Un volume, Écrits pour papier journal, rassemble un choix d’articles donnés, de 1951 à 1970, de Paris puis de Grignan, à deux quotidiens de Lausanne : un ouvrage qui remet en lumière certains auteurs oubliés, et montre un critique fidèle à ses exigences et à ses préférences.

[Q] » Dans quels journaux ont été publiés ces Ecrits pour papier journal ?

[R]_ Je tenais beaucoup, par le titre, choisi délibérément, et par la collection de documents dans lequel ce recueil paraît, à le distinguer des chroniques de poésies réunies dans Une transaction secrète , l’Entretien des muses ( ou des livres sur Roud  et Rilke, où il y a une recherche plus approfondie à propos de textes qui me sont plus proches.
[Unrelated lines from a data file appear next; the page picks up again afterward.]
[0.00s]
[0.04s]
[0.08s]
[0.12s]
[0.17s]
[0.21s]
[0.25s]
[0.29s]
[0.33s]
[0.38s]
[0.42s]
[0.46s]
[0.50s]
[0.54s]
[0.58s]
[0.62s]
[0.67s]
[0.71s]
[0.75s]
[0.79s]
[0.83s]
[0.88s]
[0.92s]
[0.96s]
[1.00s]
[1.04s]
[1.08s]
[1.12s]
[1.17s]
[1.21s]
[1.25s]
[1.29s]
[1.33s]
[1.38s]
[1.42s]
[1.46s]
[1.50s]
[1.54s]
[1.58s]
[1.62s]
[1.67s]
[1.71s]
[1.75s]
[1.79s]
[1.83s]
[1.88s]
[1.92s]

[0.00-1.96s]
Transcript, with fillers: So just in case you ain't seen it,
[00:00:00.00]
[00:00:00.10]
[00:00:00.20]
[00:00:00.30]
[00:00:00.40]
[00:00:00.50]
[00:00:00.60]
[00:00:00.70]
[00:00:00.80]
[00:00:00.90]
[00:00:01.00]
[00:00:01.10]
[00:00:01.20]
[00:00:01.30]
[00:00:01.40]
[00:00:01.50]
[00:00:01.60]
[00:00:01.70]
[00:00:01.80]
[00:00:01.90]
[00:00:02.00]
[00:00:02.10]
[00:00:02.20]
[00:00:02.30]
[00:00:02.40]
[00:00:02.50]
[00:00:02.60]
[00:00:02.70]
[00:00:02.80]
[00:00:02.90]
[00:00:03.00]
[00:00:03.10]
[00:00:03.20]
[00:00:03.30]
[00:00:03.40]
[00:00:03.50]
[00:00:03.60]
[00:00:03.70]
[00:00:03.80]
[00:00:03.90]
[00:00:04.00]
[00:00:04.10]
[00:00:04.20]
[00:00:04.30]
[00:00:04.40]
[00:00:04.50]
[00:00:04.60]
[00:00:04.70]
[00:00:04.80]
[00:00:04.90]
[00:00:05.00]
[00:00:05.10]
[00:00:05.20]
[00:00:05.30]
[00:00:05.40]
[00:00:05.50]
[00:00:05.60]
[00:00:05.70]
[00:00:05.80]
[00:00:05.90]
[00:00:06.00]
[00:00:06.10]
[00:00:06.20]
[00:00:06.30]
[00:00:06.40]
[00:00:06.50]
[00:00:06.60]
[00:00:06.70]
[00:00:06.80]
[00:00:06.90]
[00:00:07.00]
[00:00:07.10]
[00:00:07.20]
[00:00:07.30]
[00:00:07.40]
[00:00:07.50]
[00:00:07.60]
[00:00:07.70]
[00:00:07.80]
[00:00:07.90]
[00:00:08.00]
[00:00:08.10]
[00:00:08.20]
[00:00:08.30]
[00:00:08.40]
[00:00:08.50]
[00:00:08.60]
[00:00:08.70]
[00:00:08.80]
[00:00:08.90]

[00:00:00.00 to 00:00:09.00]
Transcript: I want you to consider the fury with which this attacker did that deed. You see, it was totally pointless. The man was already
Je précise que ce livre n’est pas du tout un tableau de la littérature romanesque. J’ai écrit ces articles pour gagner un peu d’argent en essayant de présenter des livres que j’aimais. C’est le reflet de mes goûts de jeune écrivain arrivant à Paris et découvrant l’actualité littéraire du moment

 [Q]_ Vous avez commencé votre collaboration à la Nouvelle Revue de Lausanne par la nécrologie de Crisinel.

[R Crisinel était une sorte de Nerval, un homme très secret qui vivait dans le sentiment de la culpabilité et s’est réfugié dans la folie. Il a fait un séjour en asile dont il a tiré Alectone, un beau poème en prose. C’était un ami, et son suicide m’a beaucoup affecté. C’est peut-être pour cela que le journal où il était employé m’a demandé un éloge qui a été le point de départ de ma collaboration.